(WTAQ-WLUK) – A dead man’s conviction for a 1976 double murder stands, an appeals court ruled Tuesday – saying the deception used by police to get his DNA was an acceptable tactic.
Ellen Mathys and David Schuldes were murdered at McClintock County Park in Marinette County in 1976. The case remained unsolved for more than four decades. In 2019, a DNA sample from evidence at the crime scene was determined to be from a particular family. After samples tested from Raymand Vannieuwenhoven’s brothers weren’t a match, a sample from him — obtained from a licked envelope for a phony survey on a police performance filled out by Raymand — was a match, according to the complaint.
Vannieuwenhoven went to trial, was convicted, was sentenced to consecutive life prison terms in the case. He died in June 2022, while a resident at the long-term care unit at Oshkosh Correctional Institution — but the appeal continued as the defense sought a ruling to prevent similar police tactics in the future.
Vannieuwenhoven’s attorneys argued the “trickery” used couldn’t be reasonably construed as permission to generate a DNA profile in a murder case. Prosecutors argued Vannieuwenhoven voluntarily ‘abandoned’ his saliva to someone he knew was law enforcement – and had no expectation of privacy at that point.
In the 18-page ruling, the appeals court rejected Vannieuwenhoven’s arguments.
“We conclude that law enforcement lawfully seized both the envelope and its contents because Raymand voluntarily consented to giving both of them, which included the DNA sample contained therein, to law enforcement. Our case law supports this conclusion despite the fact that Raymand consented to giving the envelope to law enforcement under false pretenses. Once the State lawfully possessed the envelope and its contents, it was free to develop a DNA profile using the saliva from the envelope and compare that profile to the DNA from the crime scene. Under the facts of this case, once Raymand gave control of the envelope and its contents, including his saliva, to law enforcement, he surrendered any reasonable expectation of privacy in the minimally invasive DNA profile developed from that saliva sample, which the State used solely to determine whether his DNA profile matched that from the crime scene,” the court wrote.

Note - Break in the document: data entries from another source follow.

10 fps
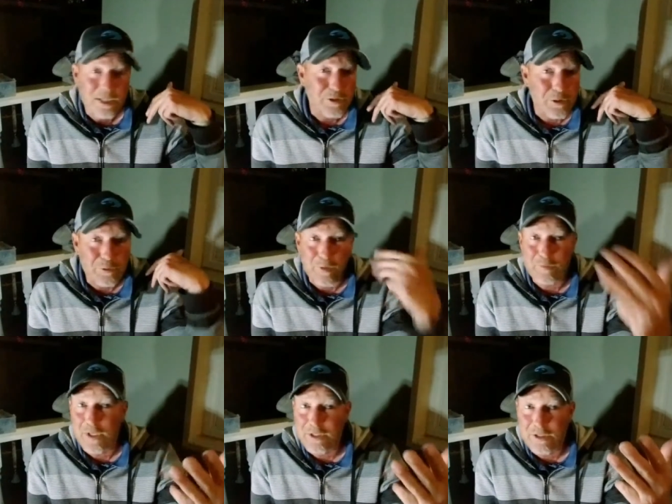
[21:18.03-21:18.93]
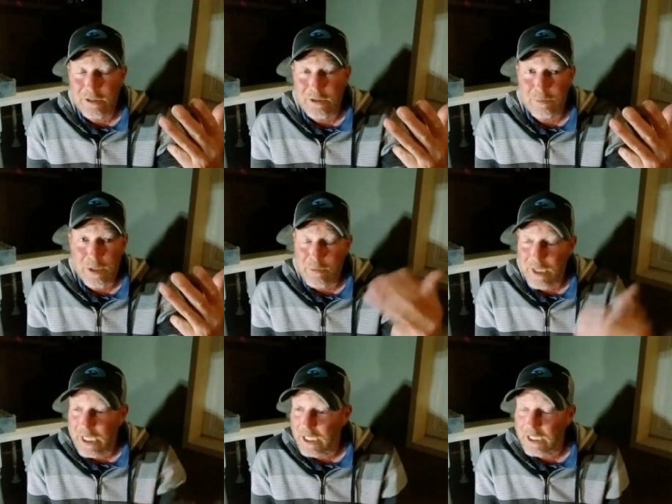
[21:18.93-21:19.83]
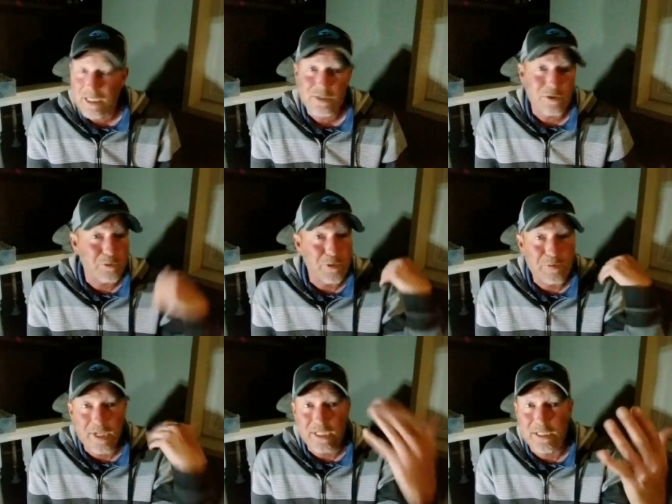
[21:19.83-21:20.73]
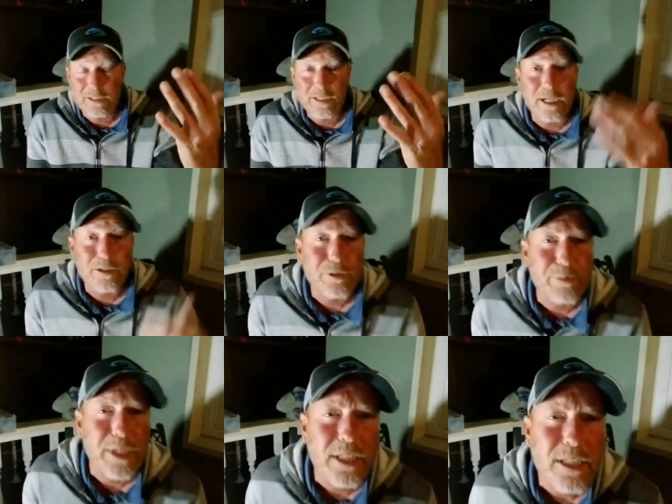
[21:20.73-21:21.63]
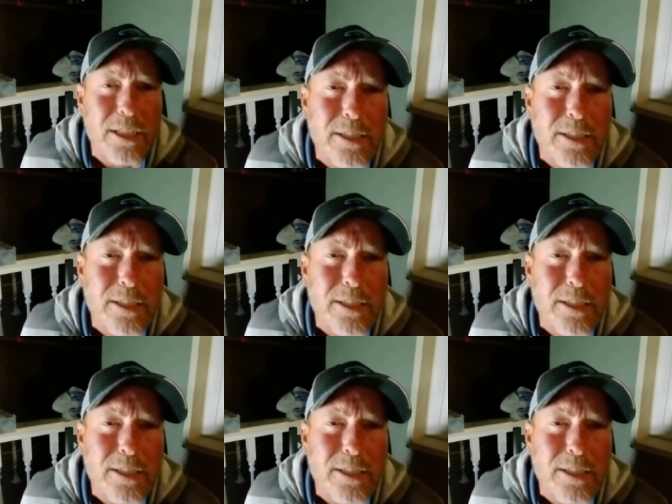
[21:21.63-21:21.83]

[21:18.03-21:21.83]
shows where I've done just the spinnerbait, shows where I've done just the underspin.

“Nothing in this case suggests that law enforcement’s trickery caused Raymand to nonconsensually give the envelope and its contents away. Raymand permitted an identified law enforcement officer to enter his home, and Raymand voluntarily licked the envelope and then knowingly provided it directly to law enforcement without any expectation of getting it back,” the court wrote. “In other words, Raymand was not coerced or under duress when he gave the envelope to law enforcement.”